Because case studies are often open-ended and can have multiple valid solutions, avoid making categorical statements such as “the correct approach is …” You might offend the interviewer if the approach they are using is different from what you describe. It’s also better to show your flexibility with and understanding of the pros and cons of different approaches.
Study topics relevant to the company.
Machine learning case studies are often inspired by in-house projects. If the team is working on a domain-specific application, explore the literature.
Example 1: If the team is working on a face verification product, review the face recognition lessons of the Coursera Deep Learning Specialization (Course 4), as well as the DeepFace (Taigman et al., 2014) and FaceNet (Schroff et al., 2015) papers prior to the onsite.

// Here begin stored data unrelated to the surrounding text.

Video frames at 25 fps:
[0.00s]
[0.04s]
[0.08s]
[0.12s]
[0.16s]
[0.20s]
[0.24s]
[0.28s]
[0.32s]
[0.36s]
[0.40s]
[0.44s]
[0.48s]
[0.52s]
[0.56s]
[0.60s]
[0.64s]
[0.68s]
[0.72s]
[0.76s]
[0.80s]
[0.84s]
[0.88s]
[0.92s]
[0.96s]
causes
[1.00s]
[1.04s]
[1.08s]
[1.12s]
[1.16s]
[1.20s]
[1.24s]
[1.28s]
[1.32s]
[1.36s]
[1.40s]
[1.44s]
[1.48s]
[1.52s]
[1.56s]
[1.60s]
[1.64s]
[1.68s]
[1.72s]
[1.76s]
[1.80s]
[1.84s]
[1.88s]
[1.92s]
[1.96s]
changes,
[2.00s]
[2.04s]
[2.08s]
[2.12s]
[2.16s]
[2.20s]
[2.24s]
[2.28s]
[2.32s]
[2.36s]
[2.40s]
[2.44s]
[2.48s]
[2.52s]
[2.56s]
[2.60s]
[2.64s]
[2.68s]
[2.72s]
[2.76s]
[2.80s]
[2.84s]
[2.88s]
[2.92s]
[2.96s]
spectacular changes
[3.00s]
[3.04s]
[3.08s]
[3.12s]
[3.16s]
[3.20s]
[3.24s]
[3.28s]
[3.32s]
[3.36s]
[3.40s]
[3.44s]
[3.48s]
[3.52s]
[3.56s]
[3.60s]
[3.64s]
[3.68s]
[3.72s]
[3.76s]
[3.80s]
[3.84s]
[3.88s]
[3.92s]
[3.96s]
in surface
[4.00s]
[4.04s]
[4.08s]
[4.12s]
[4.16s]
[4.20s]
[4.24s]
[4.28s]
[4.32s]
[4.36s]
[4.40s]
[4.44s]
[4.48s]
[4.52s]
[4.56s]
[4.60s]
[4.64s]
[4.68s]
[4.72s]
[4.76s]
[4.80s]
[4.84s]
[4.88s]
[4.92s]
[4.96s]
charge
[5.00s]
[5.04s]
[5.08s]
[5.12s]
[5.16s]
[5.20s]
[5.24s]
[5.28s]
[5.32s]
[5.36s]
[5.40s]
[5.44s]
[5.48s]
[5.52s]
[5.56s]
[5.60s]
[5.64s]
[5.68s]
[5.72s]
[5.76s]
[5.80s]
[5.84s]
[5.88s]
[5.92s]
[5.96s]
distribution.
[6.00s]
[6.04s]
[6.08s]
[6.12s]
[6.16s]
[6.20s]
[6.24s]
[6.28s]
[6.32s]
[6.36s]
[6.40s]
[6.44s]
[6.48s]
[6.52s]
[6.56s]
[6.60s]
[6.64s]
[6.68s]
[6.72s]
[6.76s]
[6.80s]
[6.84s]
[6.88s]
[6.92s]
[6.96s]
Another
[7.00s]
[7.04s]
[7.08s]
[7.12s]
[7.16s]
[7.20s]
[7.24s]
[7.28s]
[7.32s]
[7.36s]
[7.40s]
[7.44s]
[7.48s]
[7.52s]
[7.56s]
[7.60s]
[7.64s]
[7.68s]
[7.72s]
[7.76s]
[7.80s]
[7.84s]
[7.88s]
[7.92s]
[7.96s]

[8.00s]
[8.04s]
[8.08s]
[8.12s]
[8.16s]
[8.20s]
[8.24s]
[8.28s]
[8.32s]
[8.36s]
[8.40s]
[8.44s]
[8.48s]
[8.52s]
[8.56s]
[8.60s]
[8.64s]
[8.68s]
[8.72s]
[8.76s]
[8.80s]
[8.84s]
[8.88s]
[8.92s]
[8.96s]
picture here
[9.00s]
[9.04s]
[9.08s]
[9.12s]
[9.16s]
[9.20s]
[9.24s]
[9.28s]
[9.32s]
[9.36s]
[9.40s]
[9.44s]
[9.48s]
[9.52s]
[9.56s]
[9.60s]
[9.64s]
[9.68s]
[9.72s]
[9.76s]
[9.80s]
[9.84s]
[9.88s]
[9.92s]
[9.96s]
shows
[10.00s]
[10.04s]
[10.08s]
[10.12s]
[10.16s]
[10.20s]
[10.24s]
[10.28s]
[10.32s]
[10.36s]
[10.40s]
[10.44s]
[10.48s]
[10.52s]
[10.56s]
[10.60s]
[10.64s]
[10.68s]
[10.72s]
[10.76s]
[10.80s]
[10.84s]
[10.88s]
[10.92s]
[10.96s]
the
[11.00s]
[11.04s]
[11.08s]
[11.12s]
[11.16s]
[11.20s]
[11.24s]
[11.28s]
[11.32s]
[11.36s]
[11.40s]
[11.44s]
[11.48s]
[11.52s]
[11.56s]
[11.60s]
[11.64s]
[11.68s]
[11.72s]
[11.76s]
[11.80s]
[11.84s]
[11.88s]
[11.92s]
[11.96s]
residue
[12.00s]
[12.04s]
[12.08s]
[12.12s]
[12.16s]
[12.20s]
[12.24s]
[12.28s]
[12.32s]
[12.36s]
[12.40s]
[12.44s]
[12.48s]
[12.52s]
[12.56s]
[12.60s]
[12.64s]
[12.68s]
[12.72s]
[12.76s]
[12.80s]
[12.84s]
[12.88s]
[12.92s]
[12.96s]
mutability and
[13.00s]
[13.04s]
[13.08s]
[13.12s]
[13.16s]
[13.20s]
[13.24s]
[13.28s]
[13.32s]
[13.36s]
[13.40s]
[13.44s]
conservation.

Example 2: If the team is building an autonomous car, you might want to read about topics such as object detection, path planning, safety, or edge deployment.
Write clearly, draw charts, and introduce a notation if necessary.
The interviewer will judge the clarity of your thought process and your scientific rigor.
Example: Show your ability to strategize by drawing the AI project development life cycle on the whiteboard.
When you are not sure of your answer, be honest and say so.
Interviewers value honesty and penalize bluffing far more than lack of knowledge.
When out of ideas or stuck, think out loud rather than staying silent.
Talking through your thought process will help the interviewer correct you and point you in the right direction.
IV Resources
You can build decision making skills by reading machine learning war stories and exposing yourself to projects. Here’s a list of useful resources to prepare for the machine learning case study interview.
- In deeplearning.ai’s course Structuring your Machine Learning Project, you’ll find insights drawn from Andrew Ng’s experience building and shipping many deep learning products. This course also has two “flight simulators” that let you practice decision-making as a machine learning project leader. It provides “industry experience” that you might otherwise get only after years of ML work experience.
- Stanford Deep Learning class by Andrew Ng and Kian Katanforoosh (CS230):
- Deep learning intuition (video)
- Full-cycle deep learning projects (video)
- AI+healthcare case studies (video)
- Deep learning project strategy (video)
- Case study on conversational assistants (video)
- Search for case studies from the companies in the same industry as the ones you’re interviewing with. Here are examples of company case studies:
- In Machine Learning-Powered Search Ranking of Airbnb Experiences, Grbovic explains how Airbnb built and iterated on a machine learning Search Ranking platform to grow a new two-sided marketplace called Airbnb Experiences.
- If machine learning inference happens on the edge rather than on the cloud, users experience lower latency and their product usage is less impacted by network connectivity. In Machine Learning at Facebook: Understanding Inference at the Edge, Wu et al. present the opportunities and design challenges faced by Facebook in order to enable machine learning inference locally on smartphones and other edge platforms.
- Personalization is one key component of modern customer engagement programs. In Empowering Personalized Marketing with Machine Learning, Lyft data scientist Girard goes through an applied example of solving a personalized marketing problem.
- Companies all over the world use recommender systems to help users discover relevant content. In Learning a Personalized Homepage, Netflix engineers Alvino and Basilico explain how to best tailor each Netflix user’s homepage to make it relevant, cover their interests and intents, and still allow for exploration of the catalog.
- You can find a complementary list of ML case studies in this Git repository by Chip Huyen.